Applicant response filled May 24, 2021 has been considered and entered. Accordingly, Claims 1 – 3, 5 – 10, 12 – 17, 19 and 21 – 24 are pending in this application. Additionally claims 1, 3, 8, 10, 15 and 17 are amended; claims 4, 11 and 18 are cancelled and claim 20 has been previously cancelled; lastly claims 22 – 24 have been newly added.     

Claim Rejections - 35 USC § 102

In the event the determination of the status of the application as subject to AIA  35 U.S.C. 102 and 103 (or as subject to pre-AIA  35 U.S.C. 102 and 103) is incorrect, any correction of the statutory basis for the rejection will not be considered a new ground of rejection if the prior art relied upon, and the rationale supporting the rejection, would be the same under either status.  

The following is a quotation of the appropriate paragraphs of 35 U.S.C. 102 that form the basis for the rejections under this section made in this Office action:
A person shall be entitled to a patent unless –


(a)(2) the claimed invention was described in a patent issued under section 151, or in an application for patent published or deemed published under section 122(b), in which the patent or application, as the case may be, names another inventor and was effectively filed before the effective filing date of the claimed invention.


Claim(s) 1, 2, 8, 9, 15, 16 and 21 are rejected under 35 U.S.C. 102 (a)(2) as being anticipated by Huang et al. (US 2019/0311070 A1).

As to claim 1, Huang et al. teaches receiving from a user an image and a query associated with one or more objects within the image (figure 3A section 302 [which teaches capturing and image and receiving a speech input. It is noted that he received speech input is being interpreted as the query]), wherein the query comprises an indication of a plurality of possible actions regarding the one or more objects of the image that a user may perform, wherein the plurality of possible actions can be taken with regards to one or more real-world items appearing as the corresponding one or more objects in the image (paragraph [0023] [section 302 teaches capturing a image and a speech signal, a user being able to initiate a visual search and prompted by a message to provide and image and to speak a search request. In addition and example of what the speech signal could be is showed based on the captured pictured which was taken in the last 5 lines of paragraph [0023]])
(figure 3A section 308 [teaches process of the cropped image likely identified object ]); 
retrieving a feature corresponding to the identified object from a database (paragraph [0028] lines 1 – 5 [teaches classification portion based on the detection service trained by an image database. In addition to object detection portion classification/detection service identify contiguous boundaries in the images]);
selecting an action of the plurality of possible actions based on a visual  feature of the identified object (figure 3A section 314, 316 and 322 [section 314 teaches determining the intent of the text in order to generate a query, in addition section 316 determine a weight based on the intent of the generated query based on the speech]); and 
returning, responsive to the query associated with the image, a result of the query including the selected action to be performed by the user on a real world item of the one or more real-world items that appears in the image as the identified object (figure 3A section 324 and paragraph [0044] [teaches display a search result based on the combination of the image and the text intent. In addition paragraph [0044] teaches based on the combination of the image and the text intent and example of what the result are regarding a combination of and image and text search]).

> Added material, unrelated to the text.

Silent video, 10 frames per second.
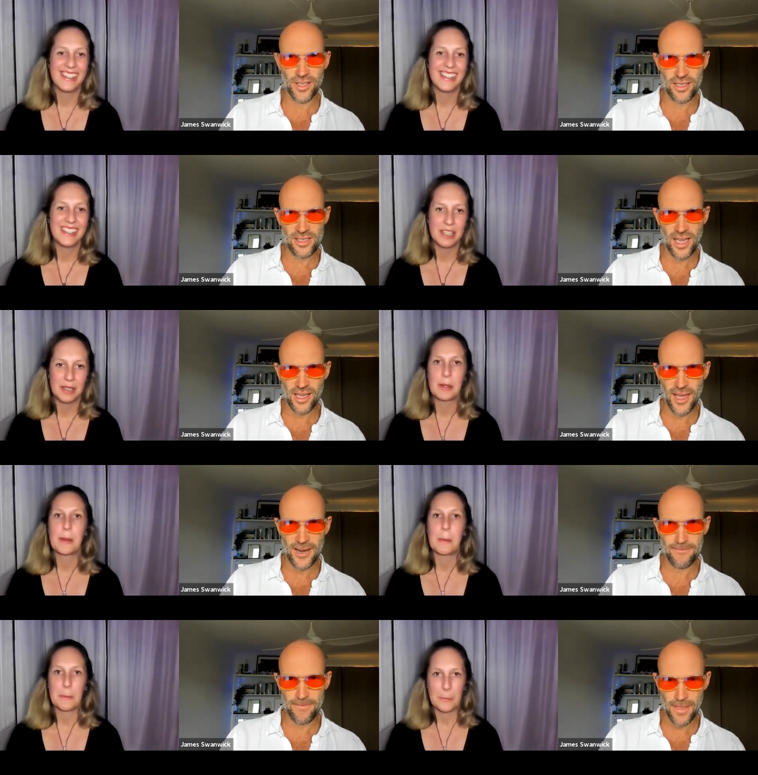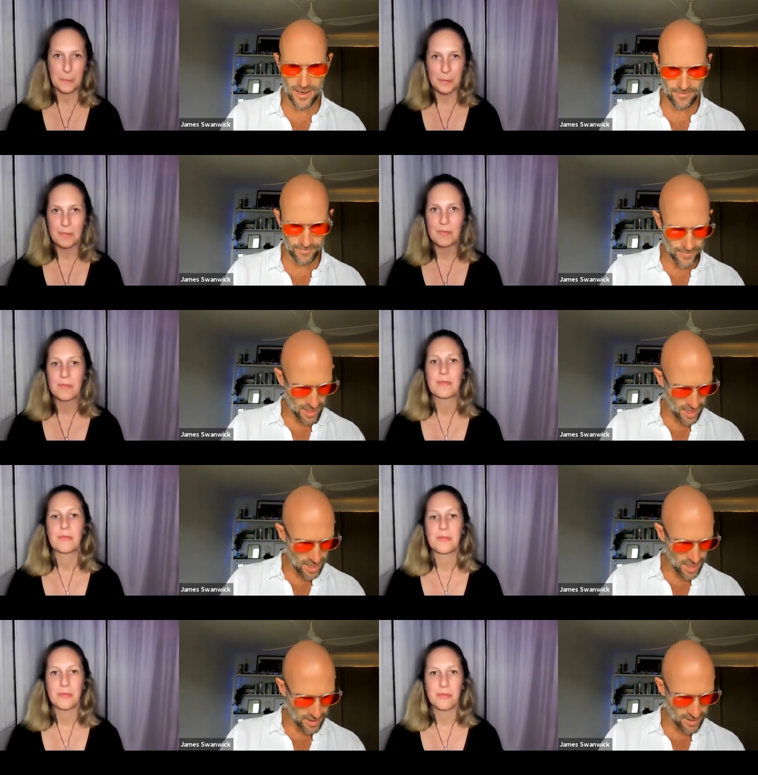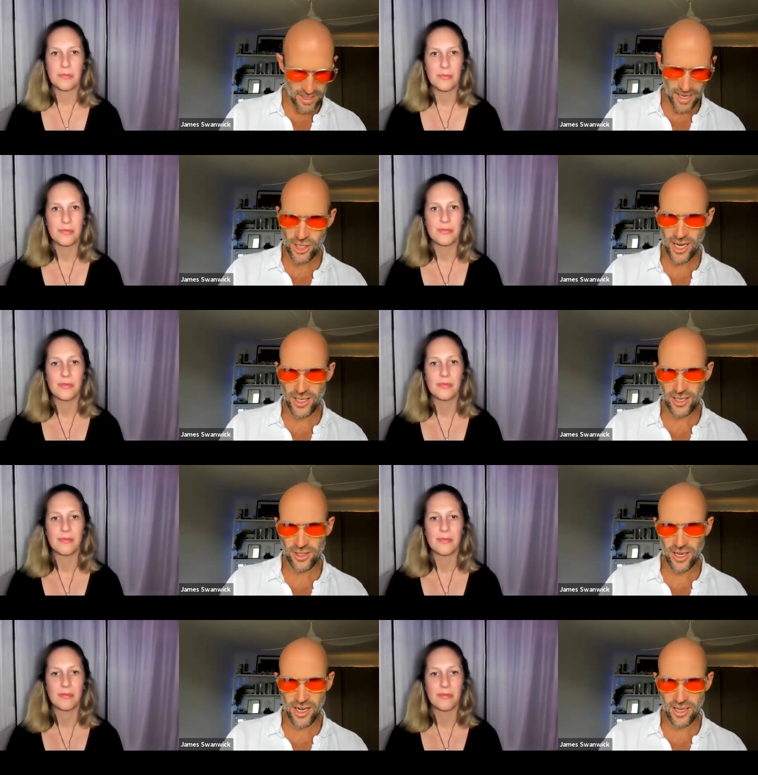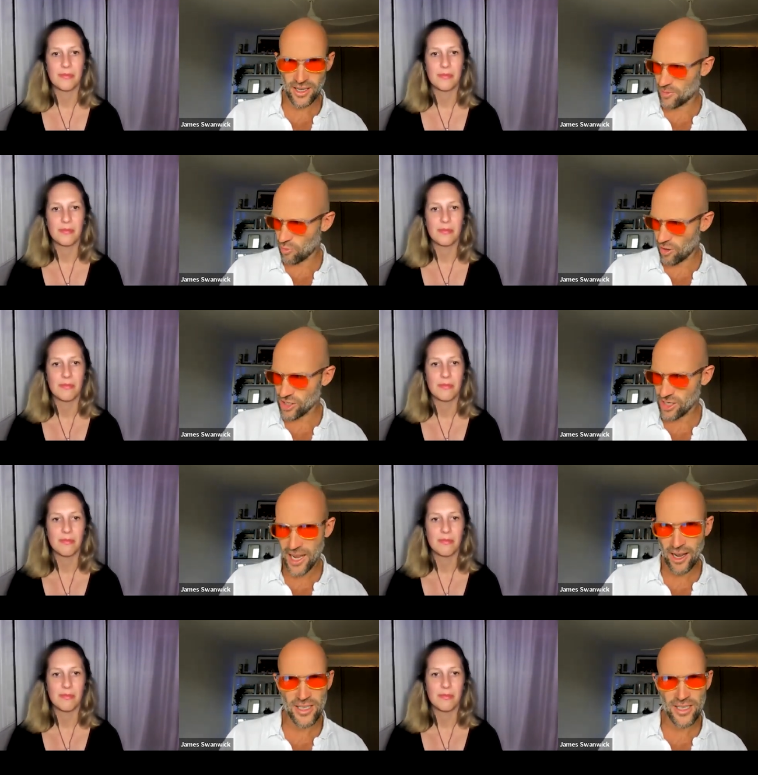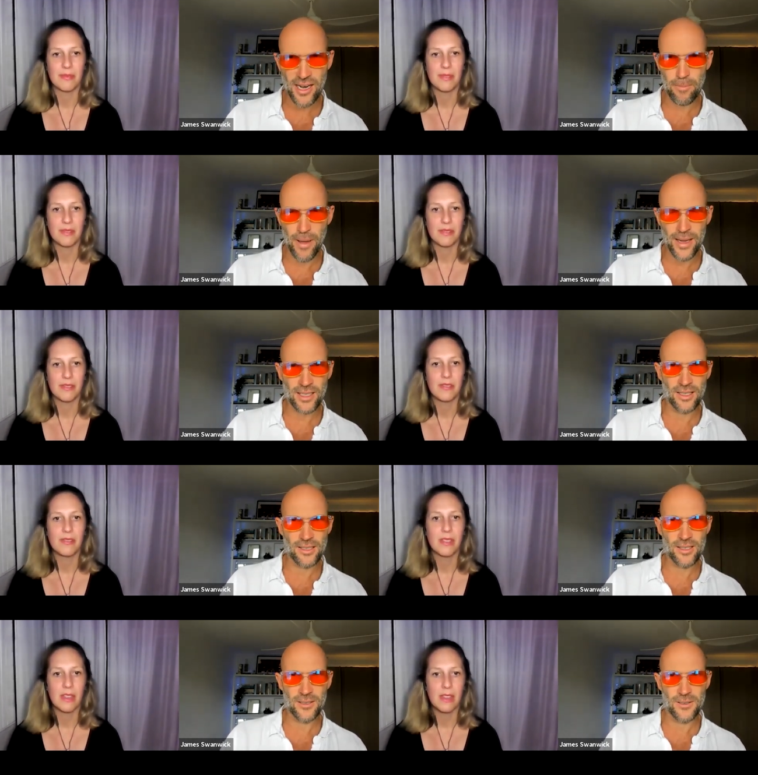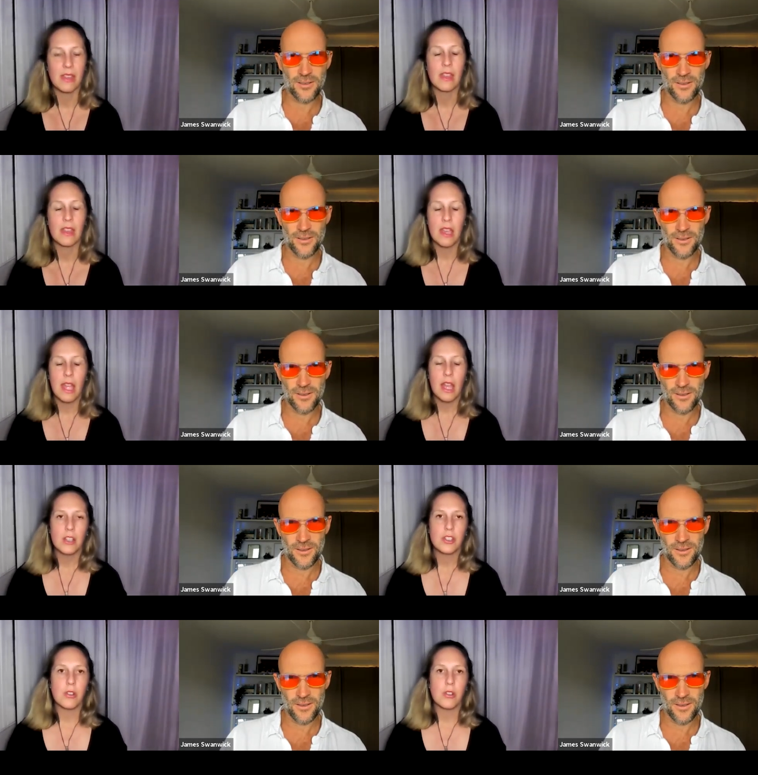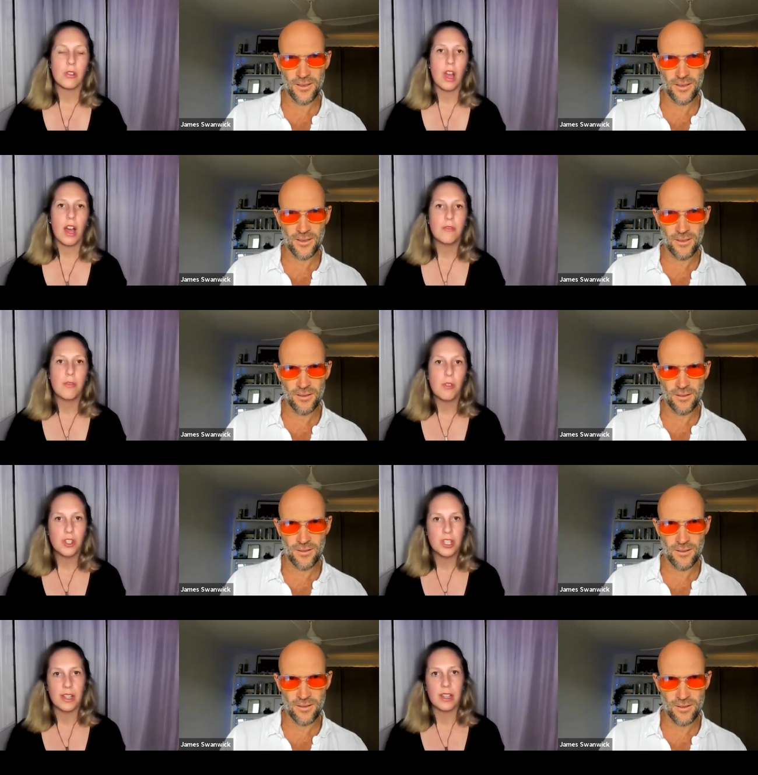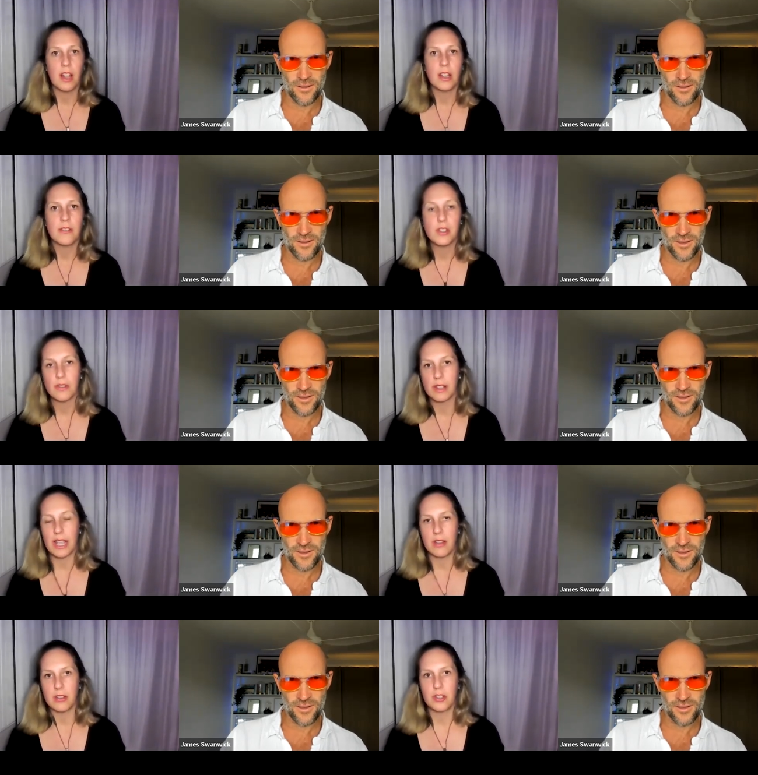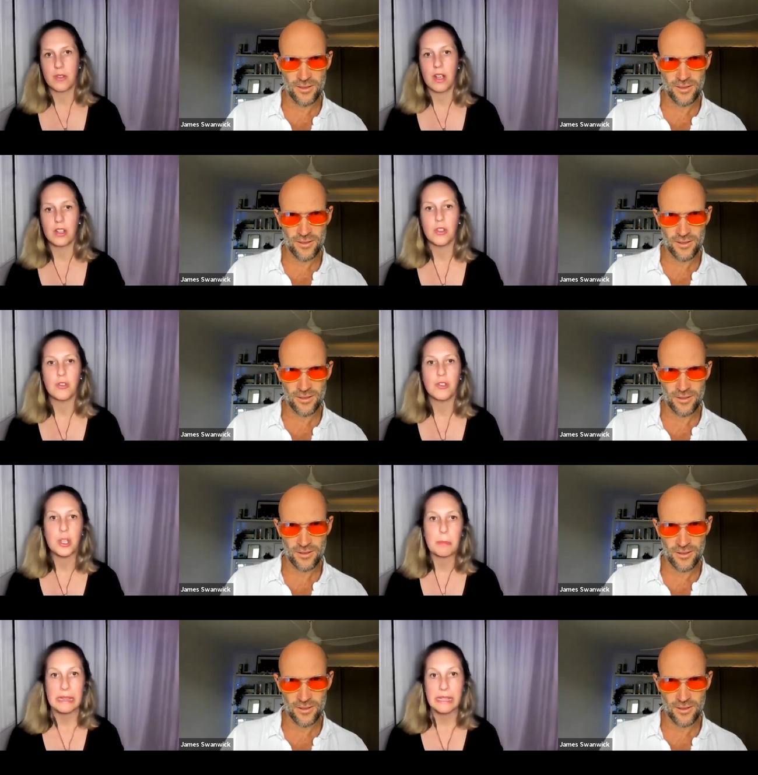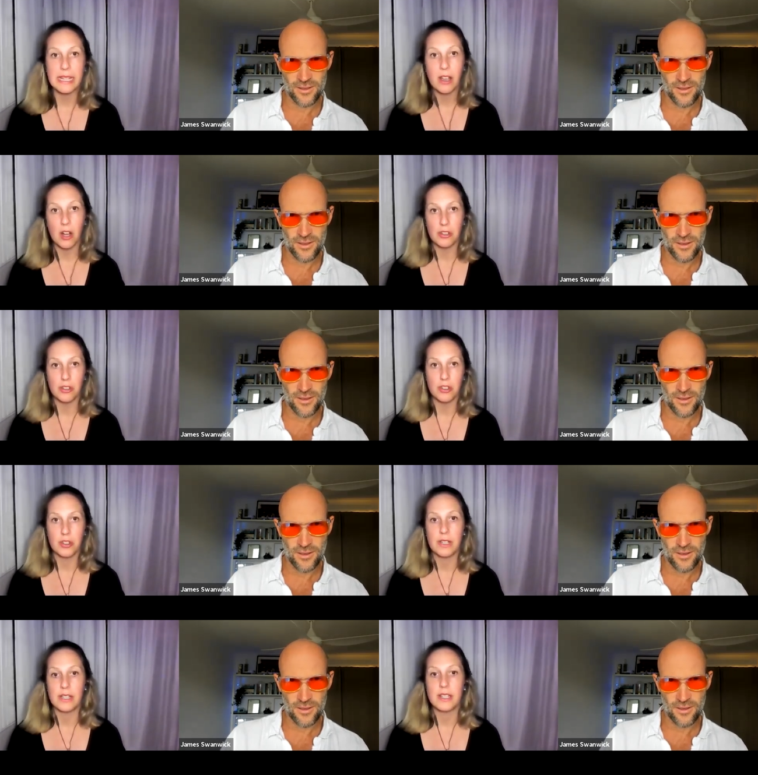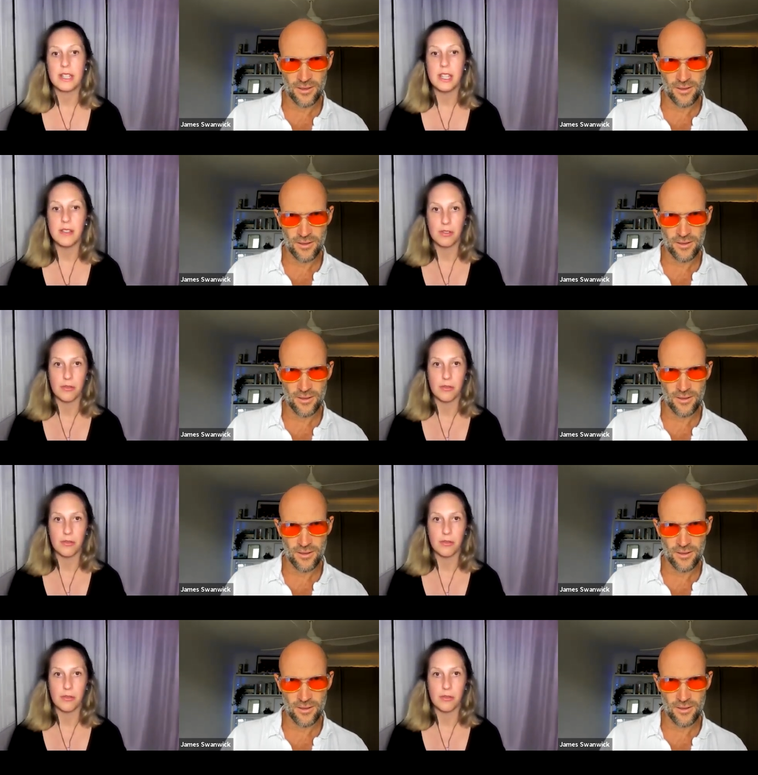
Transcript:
Speaker 1: things like that. Um, does that change our genetic expression? How is that impacting us?
Speaker 2: So unfortunately, a lot of these over-the-counter drugs deplete our nutrients even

Huang et al. teaches receiving from a user an image and a query associated with one or more objects within the image (figure 3A section 302 [which teaches capturing and image and receiving a speech input. It is noted that he received speech input is being interpreted as the query]), wherein the query comprises an indication of a plurality of possible actions regarding the one or more objects of the image that a user may perform, wherein the plurality of possible actions can be taken with regards to one or more real-world items appearing as the corresponding one or more objects in the image (paragraph [0023] [section 302 teaches capturing a image and a speech signal, a user being able to initiate a visual search and prompted by a message to provide and image and to speak a search request. In addition and example of what the speech signal could be is showed based on the captured pictured which was taken in the last 5 lines of paragraph [0023]])
identifying, from the image, an identified object of the one or more objects associated with the query (figure 3A section 308 [teaches process of the cropped image likely identified object ]); 
retrieving a feature corresponding to the identified object from a database (paragraph [0028] lines 1 – 5 [teaches classification portion based on the detection service trained by an image database. In addition to object detection portion classification/detection service identify contiguous boundaries in the images]);
selecting an action of the plurality of possible actions based on a visual  feature of the identified object (figure 3A section 314, 316 and 322 [section 314 teaches determining the intent of the text in order to generate a query, in addition section 316 determine a weight based on the intent of the generated query based on the speech]); and 
returning, responsive to the query associated with the image, a result of the query including the selected action to be performed by the user on a real world item of the one or more real-world items that appears in the image as the identified object (figure 3A section 324 and paragraph [0044] [teaches display a search result based on the combination of the image and the text intent. In addition paragraph [0044] teaches based on the combination of the image and the text intent and example of what the result are regarding a combination of and image and text search]).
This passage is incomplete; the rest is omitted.